33 In my view, having regard to the nature of the appellant's offending and to sentences customarily imposed for offending of a similar nature, the total effective sentence of 2 years' imprisonment was not disproportionate to the overall criminality involved in all the offences.




Ground 2

34 There is no substance in this ground of appeal and, indeed, I did not understand counsel for the appellant to press it with any enthusiasm.

35 To determine whether a sentence is manifestly excessive, it is necessary to view it in the perspective of the maximum sentence prescribed by law for the offence, the standards of sentencing customarily observed with respect to that offence, the place which the criminal conduct occupies in the scale of seriousness of offences of that type and the personal circumstances of the offender: Chan v The Queen (1989) 38 A Crim R 337, 342.
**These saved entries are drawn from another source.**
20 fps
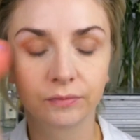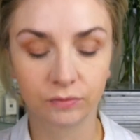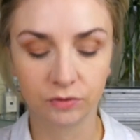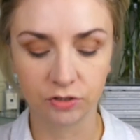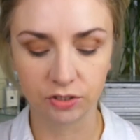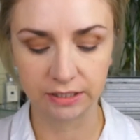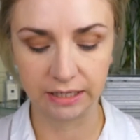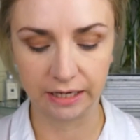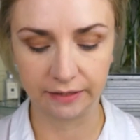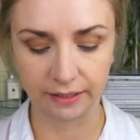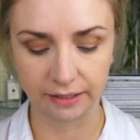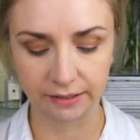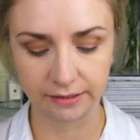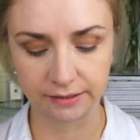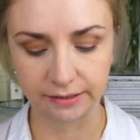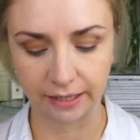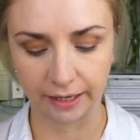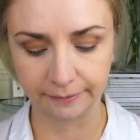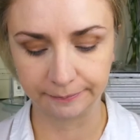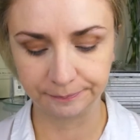Just let that
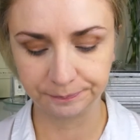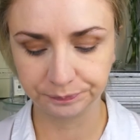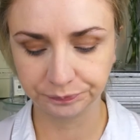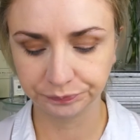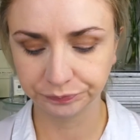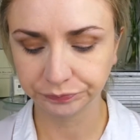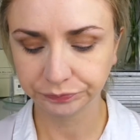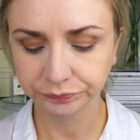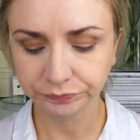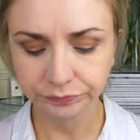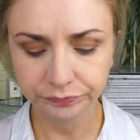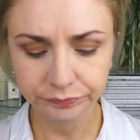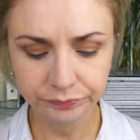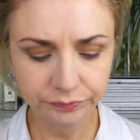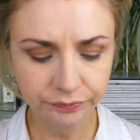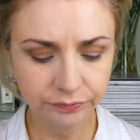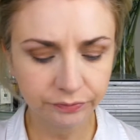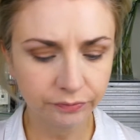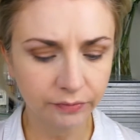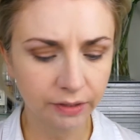set.
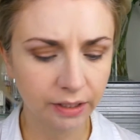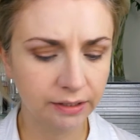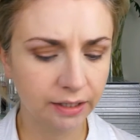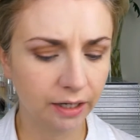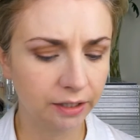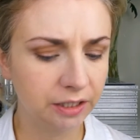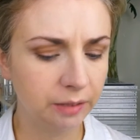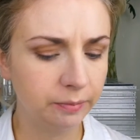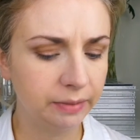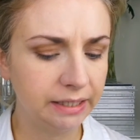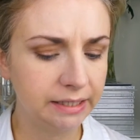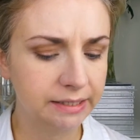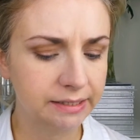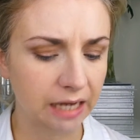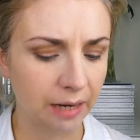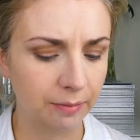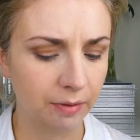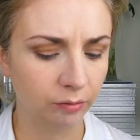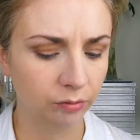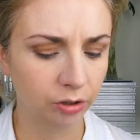Now in the
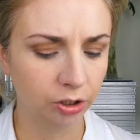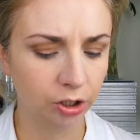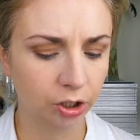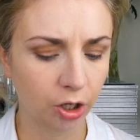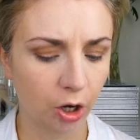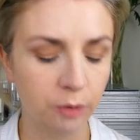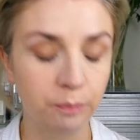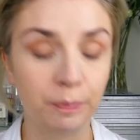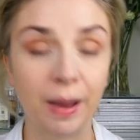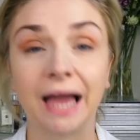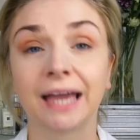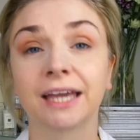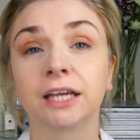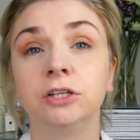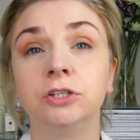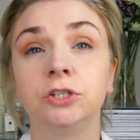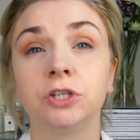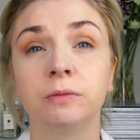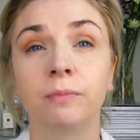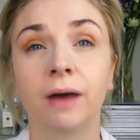meantime, I'm going to go back
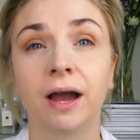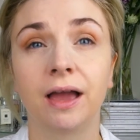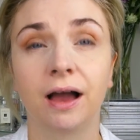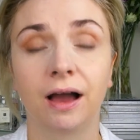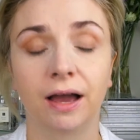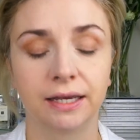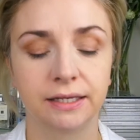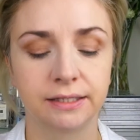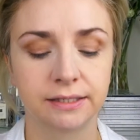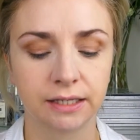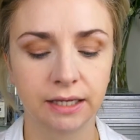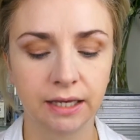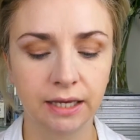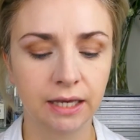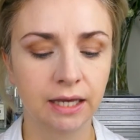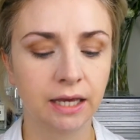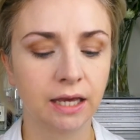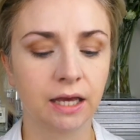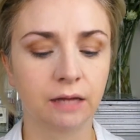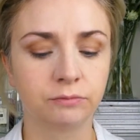and do my eyes.
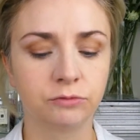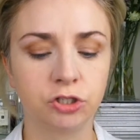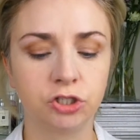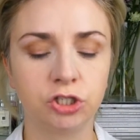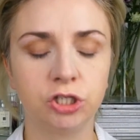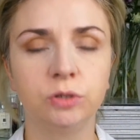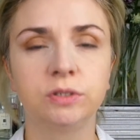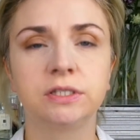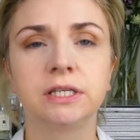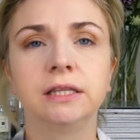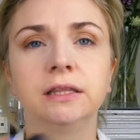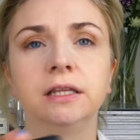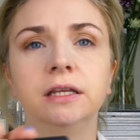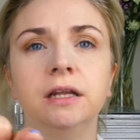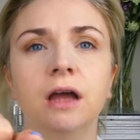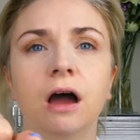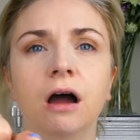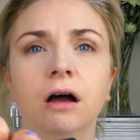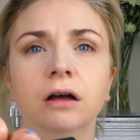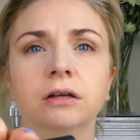Just using the
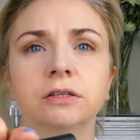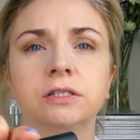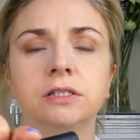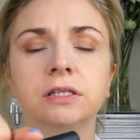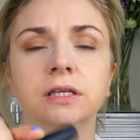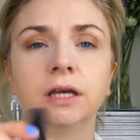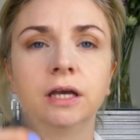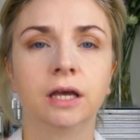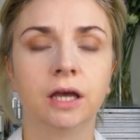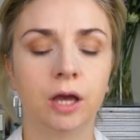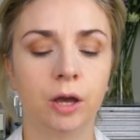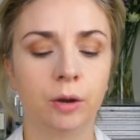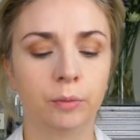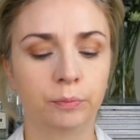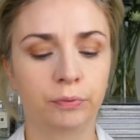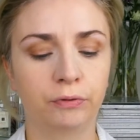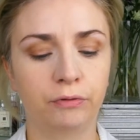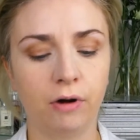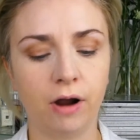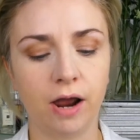NARS
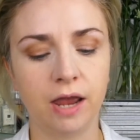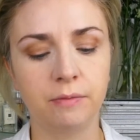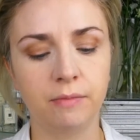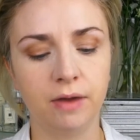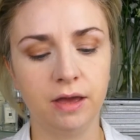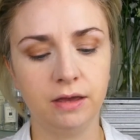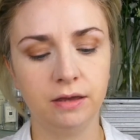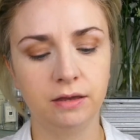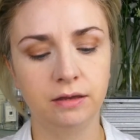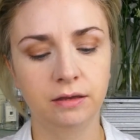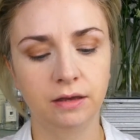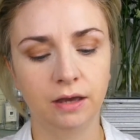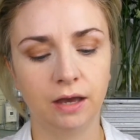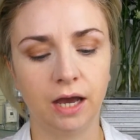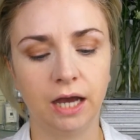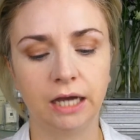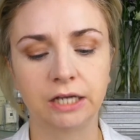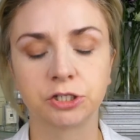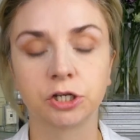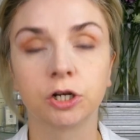primer,
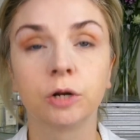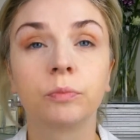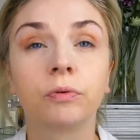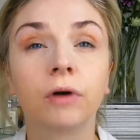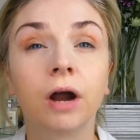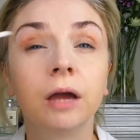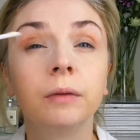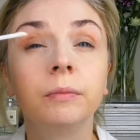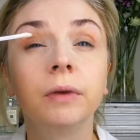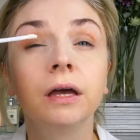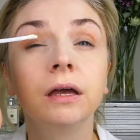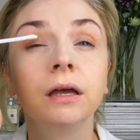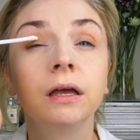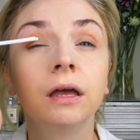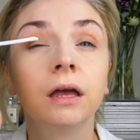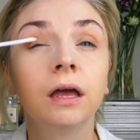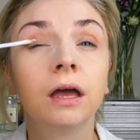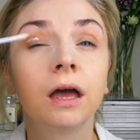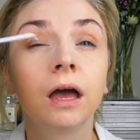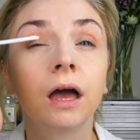eyeshadow primer.
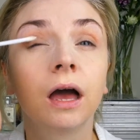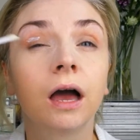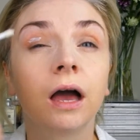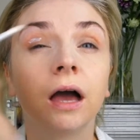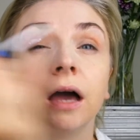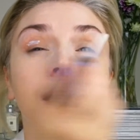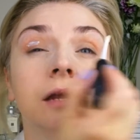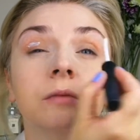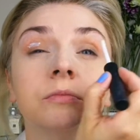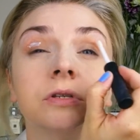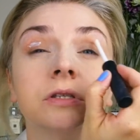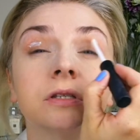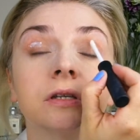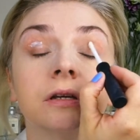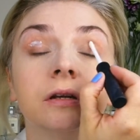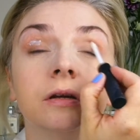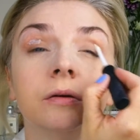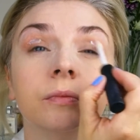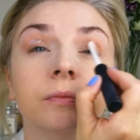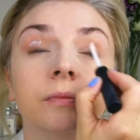And I'm just
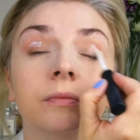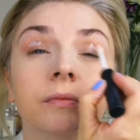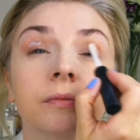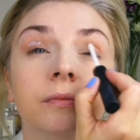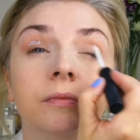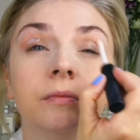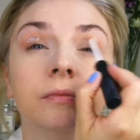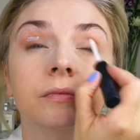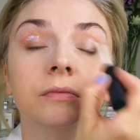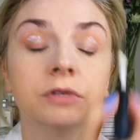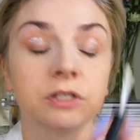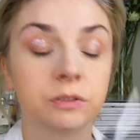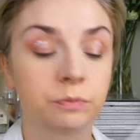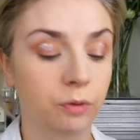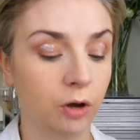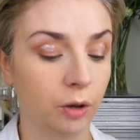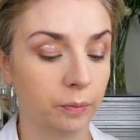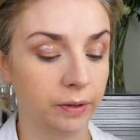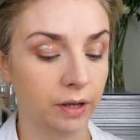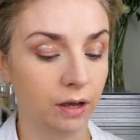going to just
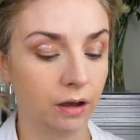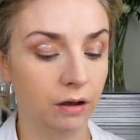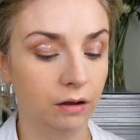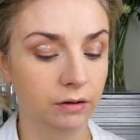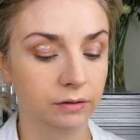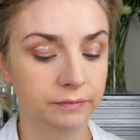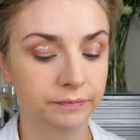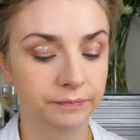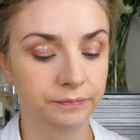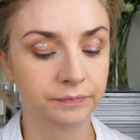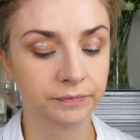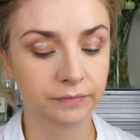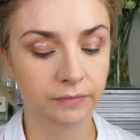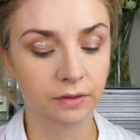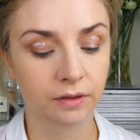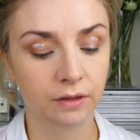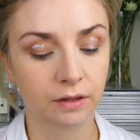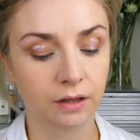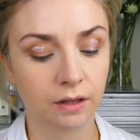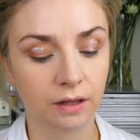pop it on
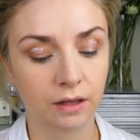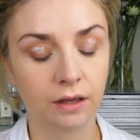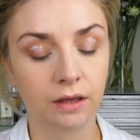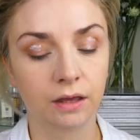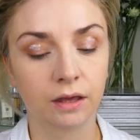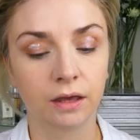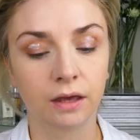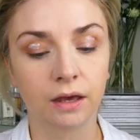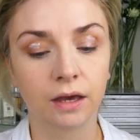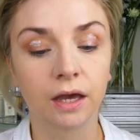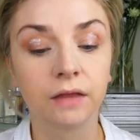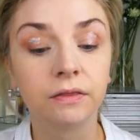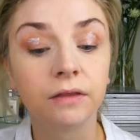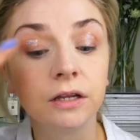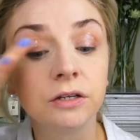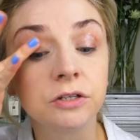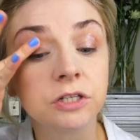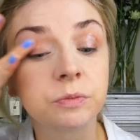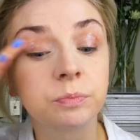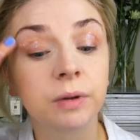and
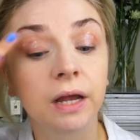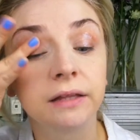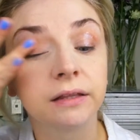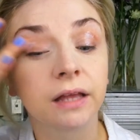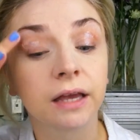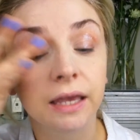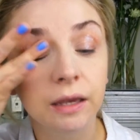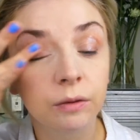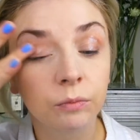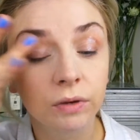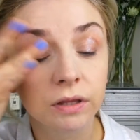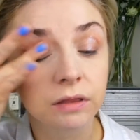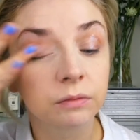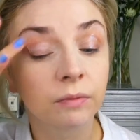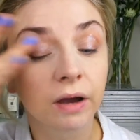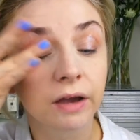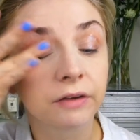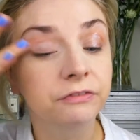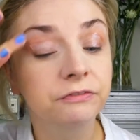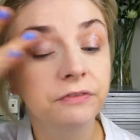then just blend that in with
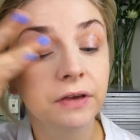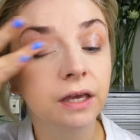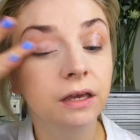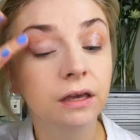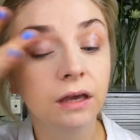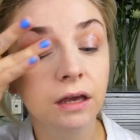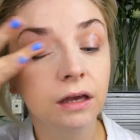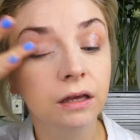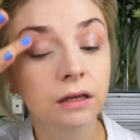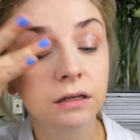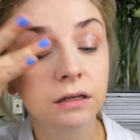my finger.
36 Under s 378 of the Criminal Code (WA) the offence of stealing carries a maximum penalty of 7 years' imprisonment, except where (relevantly) the offender is a servant and the thing stolen is the property of his or her employer, or came into the offender's possession on account of his or her employer, in which case the maximum penalty is 10 years' imprisonment: s 378(7). As noted above, the maximum penalty for the indictable offences was therefore 10 years' imprisonment and for the offences on the s 32 notice it was 7 years' imprisonment.

37 In relation to the offences on the s 32 notice, in particular, it was submitted on behalf of the appellant that the sentence of 6 months' imprisonment was manifestly excessive as the amounts involved in each offence did not greatly exceed the summary jurisdictional limit in s 426(4) of the Criminal Code, where the maximum penalty in cases in which the value of the property stolen is less than $1,000 is a fine of $6,000. That submission, however, rather understates the amounts involved in the present case, which varied from $2,114.13 to $6,934.50, and it fails to take into account the serious nature of the offending.

38 It is unnecessary to repeat what has been said above about the offending in this case or the personal circumstances of the appellant. Nor is it necessary to canvass other cases. In that connection, counsel for the appellant relied on the cases referred to in respect of ground 1. Suffice it to say that I have had regard to those cases in this context and none of them assist the appellant.

39 In my view, it is quite clear that none of the individual sentences in this case was manifestly excessive. I would refuse leave to appeal on this ground.




Conclusion

40 I would:


    1. refuse leave to appeal on grounds 2 and 3;

    2. dismiss ground 1;

    3. dismiss the appeal.


41 MAZZA JA: I agree with Newnes JA.